At 6/29/2008 2:01 PM, Blogger OBloodyHell said...

> Now, what do you know?

No more than we did before you bloviated.

You don't cite a single reference. You may notice that a lot of people here link their statements when attrbutable to other sources. You rarely, if ever, do. You might have chased down a news item about each of the three cases you mentioned in passing... For all we know, you made those up out of whole cloth to support your claims.

I don't know you did that, but I've seen it happen often enough that I don't presume someone doesn't do that until I've seen evidence to the contrary. And since I've seen you make statements that were blatantly at odds with the reality of things, I don't presume even YOU are necessarily aware when you are inventing.

You have, indeed, named yourself appropriately:
a person who reasons adroitly and speciously rather than soundly

At 6/29/2008 4:38 PM, Anonymous Anonymous said...

I think someone is trying to confuse the issue. The problem in oil is not said to be due to the futures market it is to do with hypothetical speculation. If there were onion futures, prices might be more stable. What does that have to do with whether or not speculators are influencing the price of oil?

Producers and distributers benefit from futures. What does that have to do with speculators?

At 6/30/2008 3:56 PM, Blogger Marko said...

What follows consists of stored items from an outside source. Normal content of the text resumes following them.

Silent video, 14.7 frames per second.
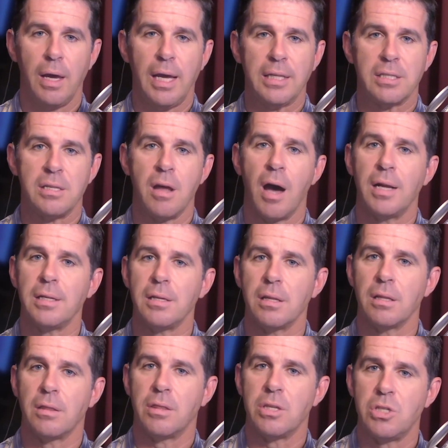It's not
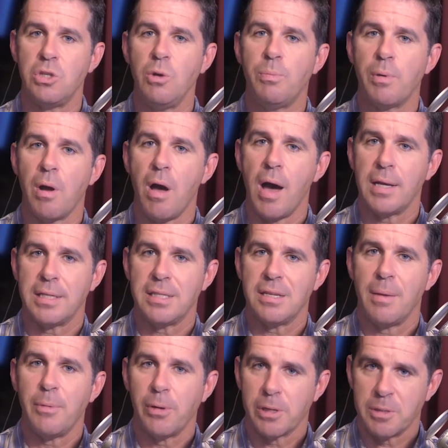the super hot
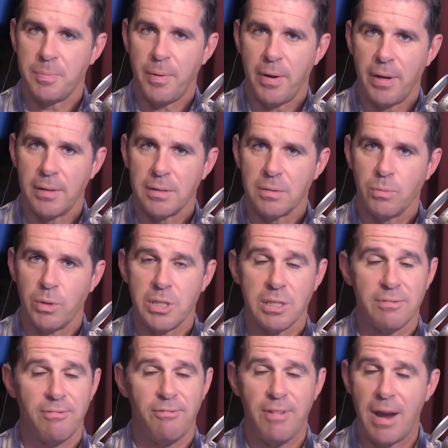summer experience, which
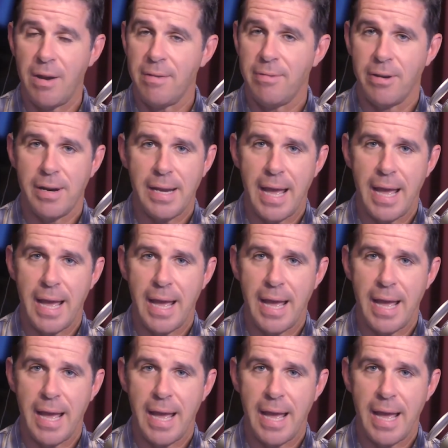is very, very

I think the limited point Mark is trying to drive home is that the rapidly rising price of oil is not purely an artifact of it being a futures market. This is important because the Dems are using this unfortunate price increase to attack futures trading. It might be market manipulation, or a bubble, or Obama saying that he is going to slap a tax on U.S. oil producers (why doesn't anyone mention this as a potential cause of higher prices?), but none of those reasons depend on the fact it is a futures market.

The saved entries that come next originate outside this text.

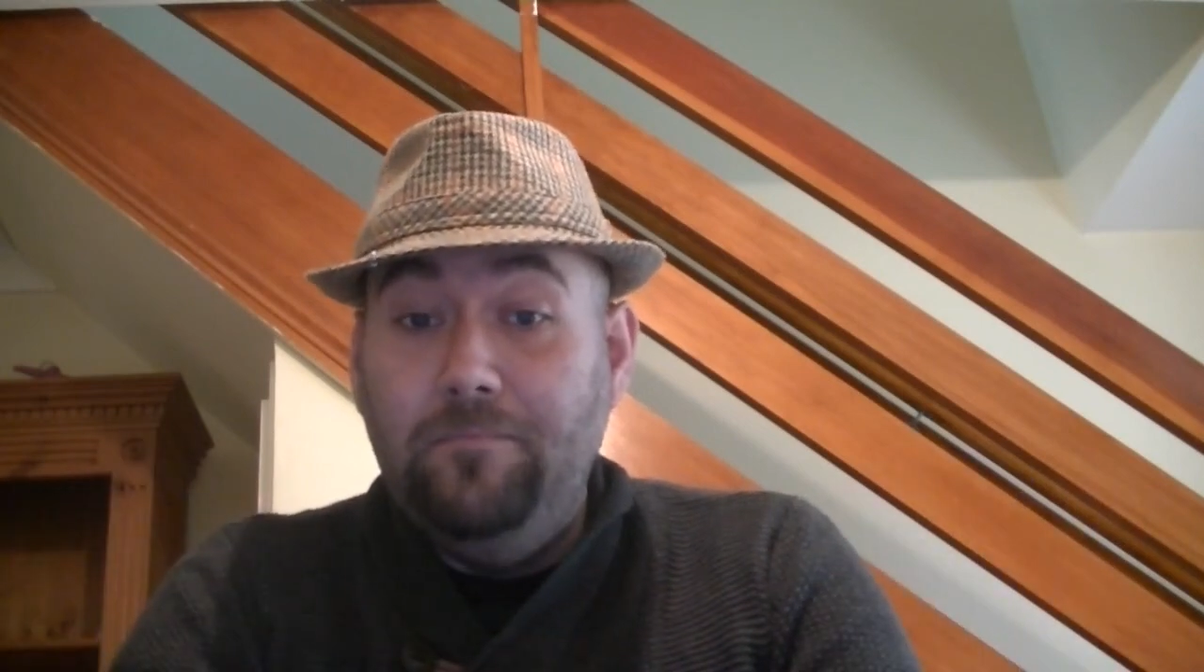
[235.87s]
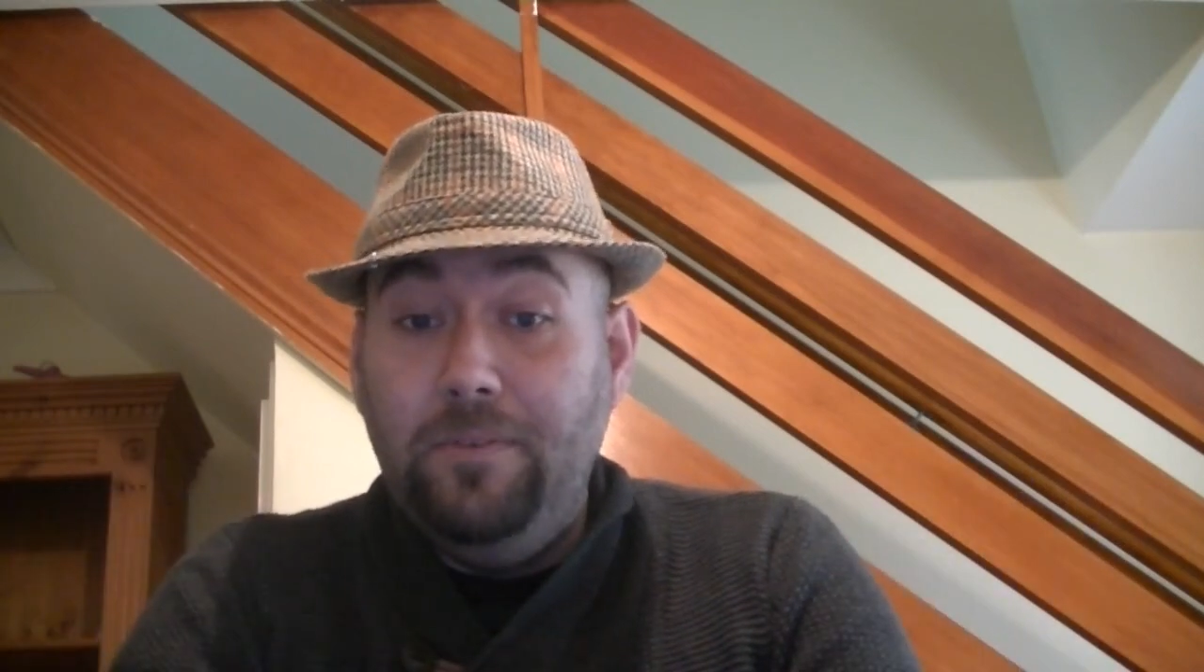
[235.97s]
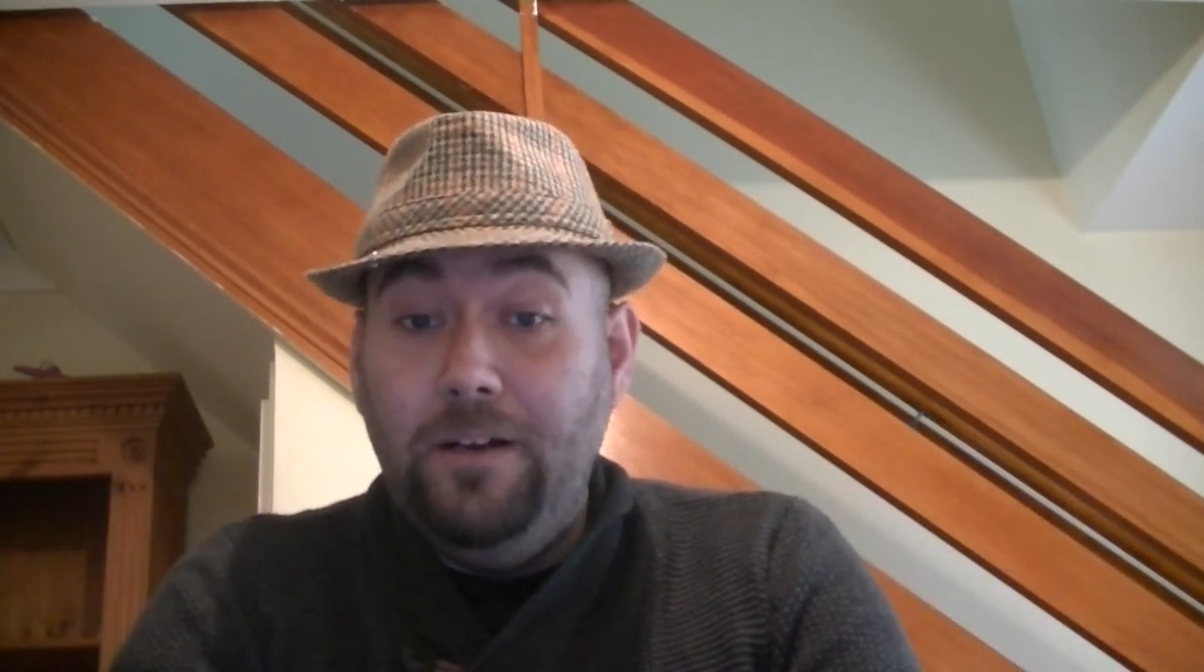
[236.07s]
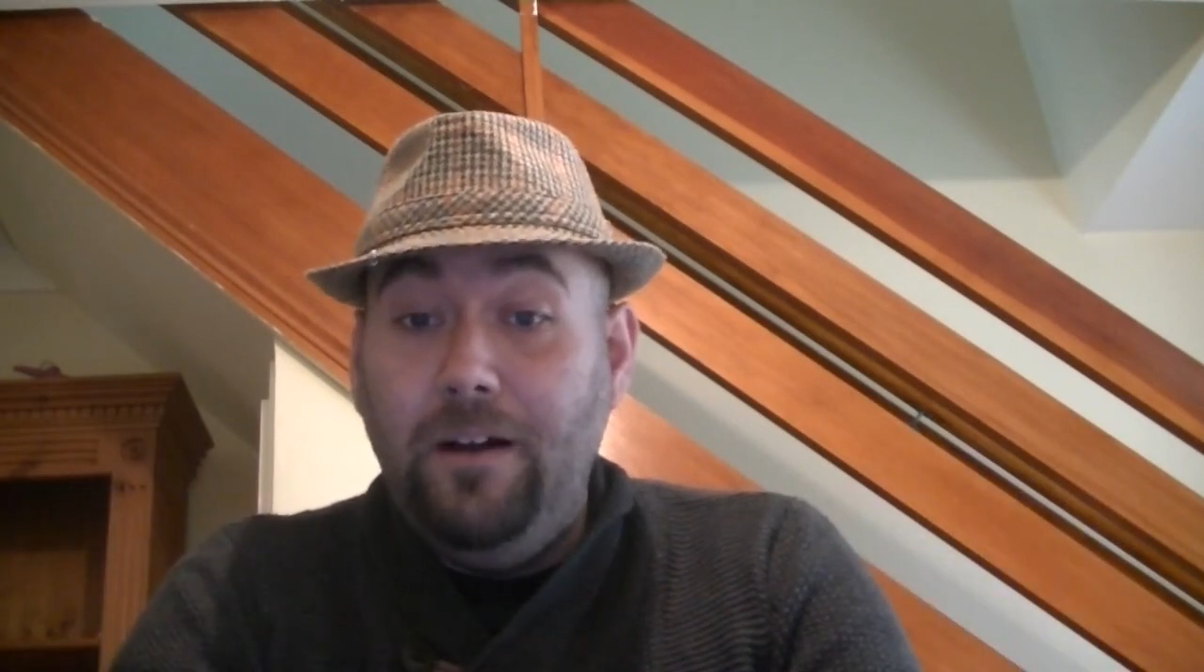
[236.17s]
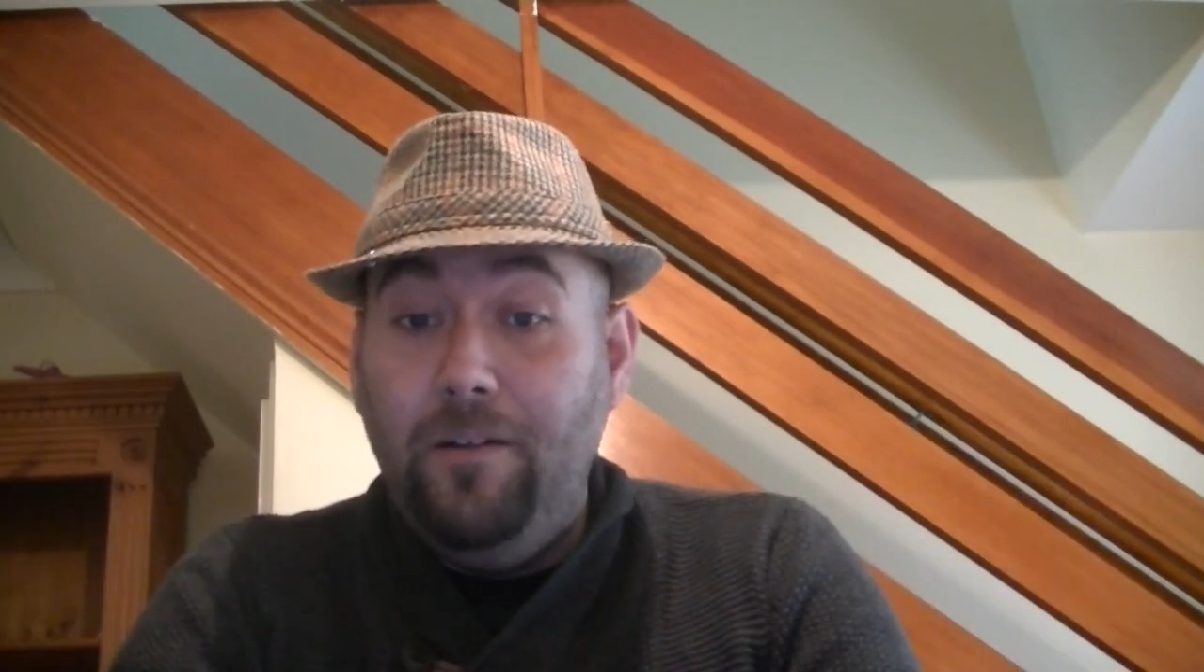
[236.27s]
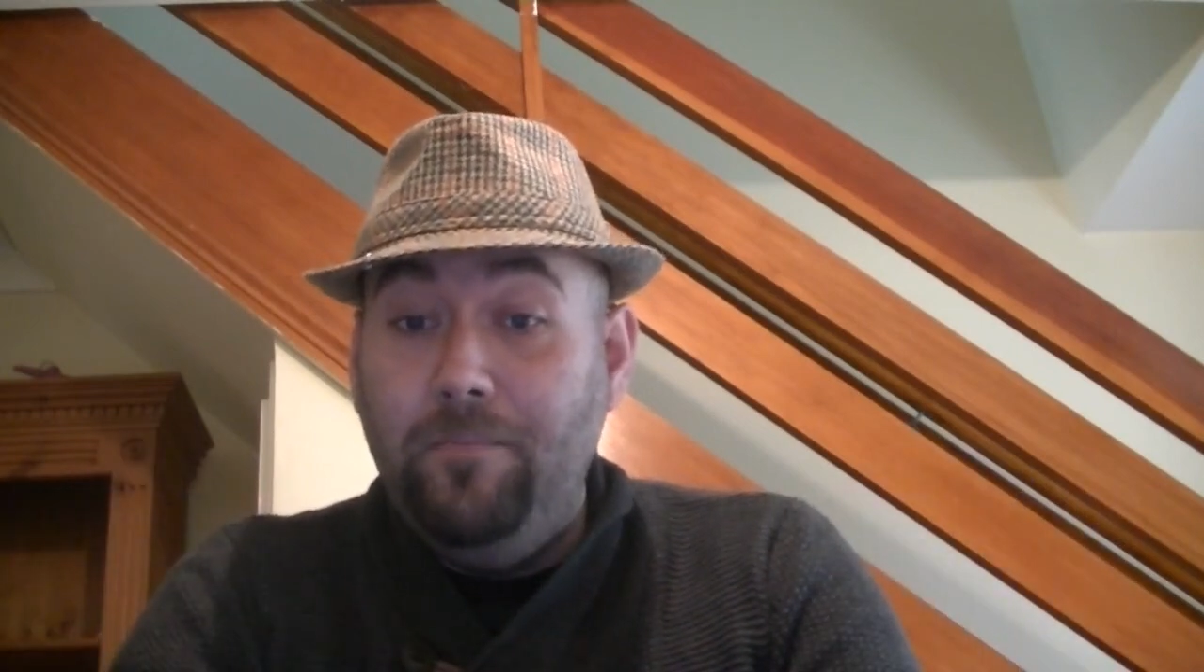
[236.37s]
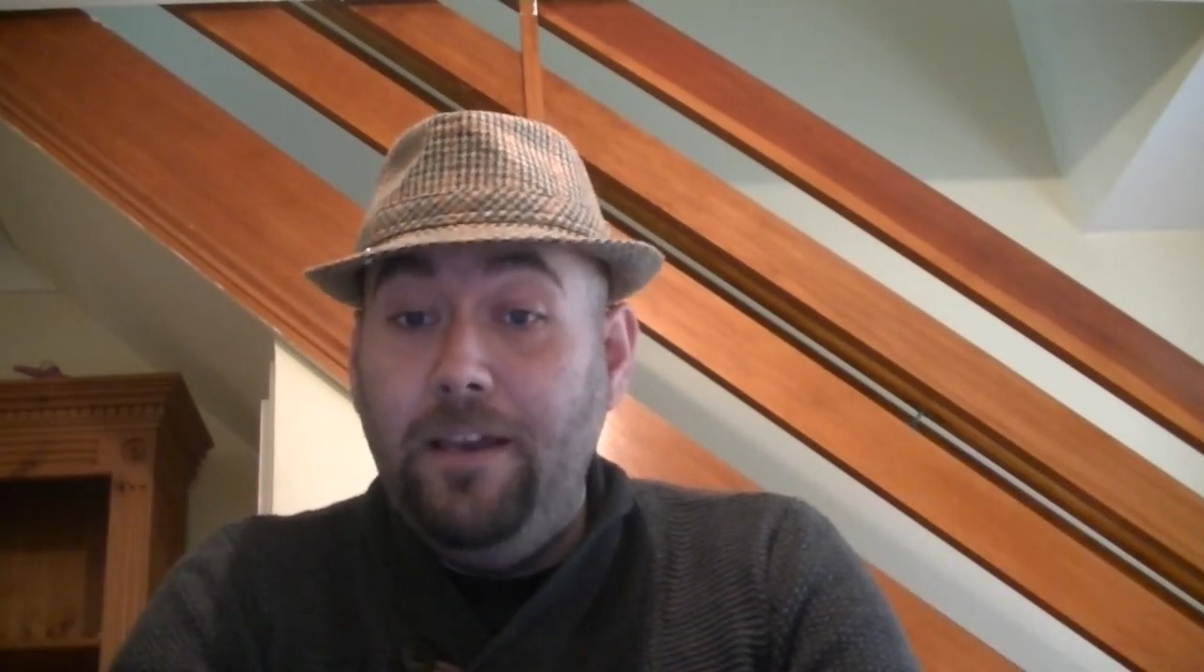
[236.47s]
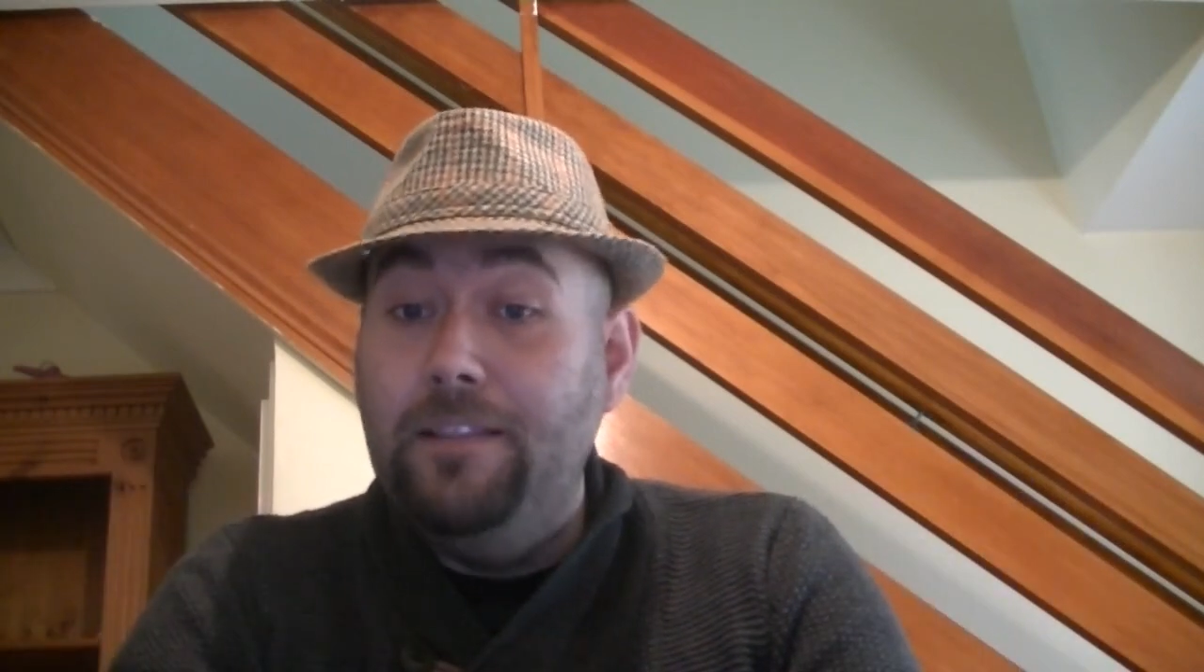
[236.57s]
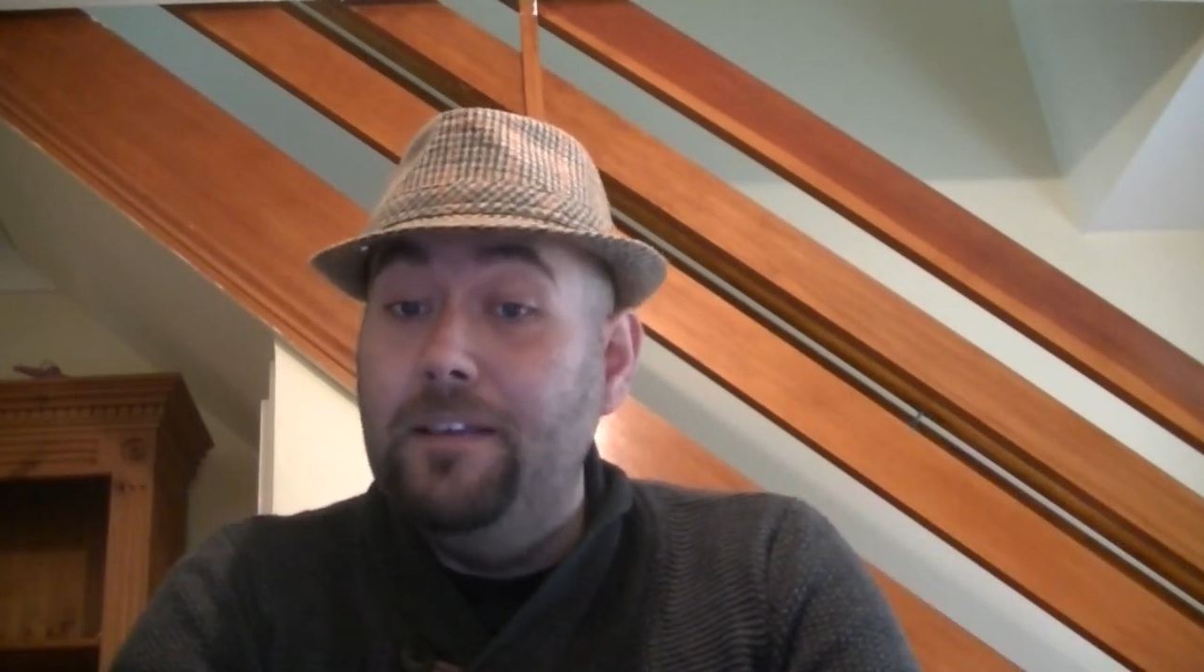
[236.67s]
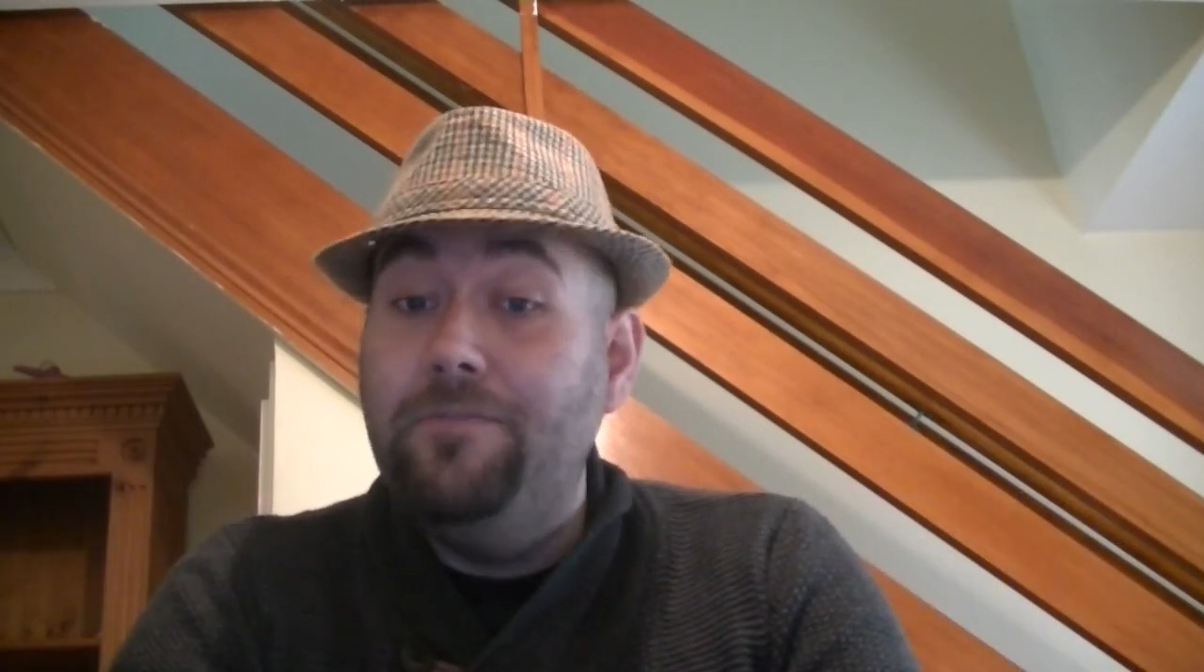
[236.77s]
but I'm betting that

At 7/01/2008 5:07 AM, Anonymous Anonymous said...

The blog post says:

"And yet even with no traders to blame, the volatility in onion prices makes the swings in oil and corn look tame, reinforcing academics' belief that futures trading diminishes extreme price swings."

This proves futures trading can artificially raise prices. It does so by diminishing extreme price swings. When it diminished extreme downward price swings it is keeping the prices up. A lot of people would like an extreme downward swing in the price of oil.

At 4/05/2011 9:53 AM, Blogger Scott said...

Futures markets (and speculators) likely dampen volatility. The Onion market is a good comparison without a futures contract, to Oil market with a futures contract. Perhaps Dodd-Frank should encourage speculators and futures market.